Zucchini Bread Ice Cream

Photograph: Max Falkowitz

Serve this ice cream on its own or scooped on some zucchini bread. Either way, let it get warmer than your average ice cream; it freezes up firm and benefits from a 20 minute fridge defrost if your freezer is efficient.

Zucchini Bread Ice Cream

About This Recipe

Yield:Serves 10
Active time:30 minutes
Total time:1 hour, plus an overnight chill
Special equipment:blender, ice cream maker, fine mesh strainer
This recipe appears in: Weekend Baking Project: Zucchini Bread Ice Cream Scooped: Zucchini Bread Ice Cream


  • 3 tablespoons butter
  • 1 pound zucchini, grated
  • 1 teaspoon kosher salt, divided
  • 3 cups heavy cream
  • 1/4 teaspoon cinnamon
  • 1/4 teaspoon ground clove
  • 1/4 teaspoon coriander
  • 1/4 teaspoon nutmeg
  • 1/4 teaspoon black pepper
  • 6 egg yolks
  • 3/4 cup sugar
  • 1/4 cup beer, preferably an IPA
  • 1/2 teaspoon vanilla


  1. 1

    Melt butter in a large saucepan over medium heat, then add zucchini with 1/4 teaspoon salt and cook until it has significantly reduced in volume, forms a loose paste, and is browned slightly on edges.

  2. 2

    Transfer mixture to blender and add spices, remaining salt, and cream.
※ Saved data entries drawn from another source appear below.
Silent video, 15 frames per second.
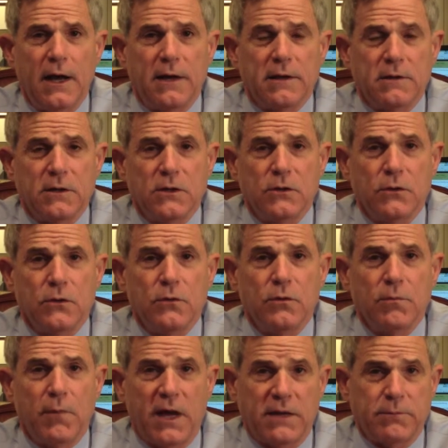you
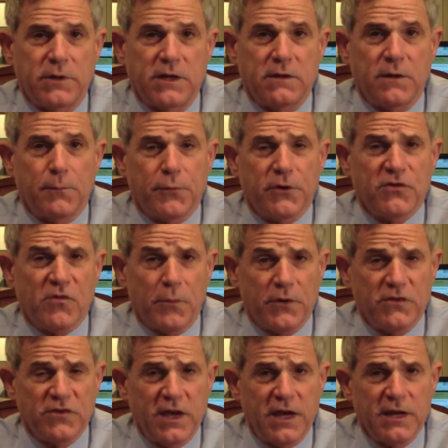might be the personal
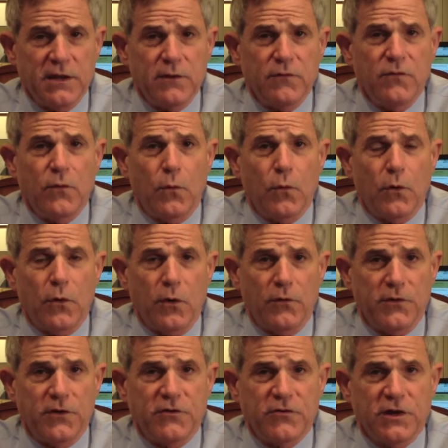representative or
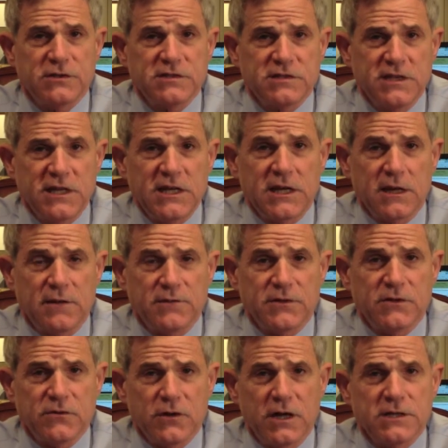the trustee of a
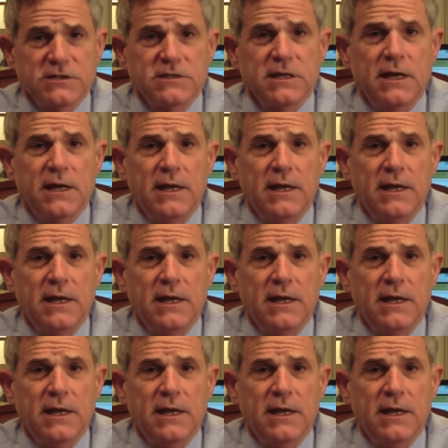trust,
Blend on high for two minutes until a very smooth purée forms. Clean out saucepan and whisk together egg yolks and sugar in pan until pale in color and slightly thickened, then slowly pour zucchini mixture through a fine mesh strainer into pan. Cook on low heat, stirring frequently, until custard coats the back of a spoon and a swiped finger leaves a clean line.

  3. 3

    Strain custard into an airtight container, then stir in beer and vanilla. Chill overnight, then churn in an ice cream maker the next day according to manufacturer's instructions.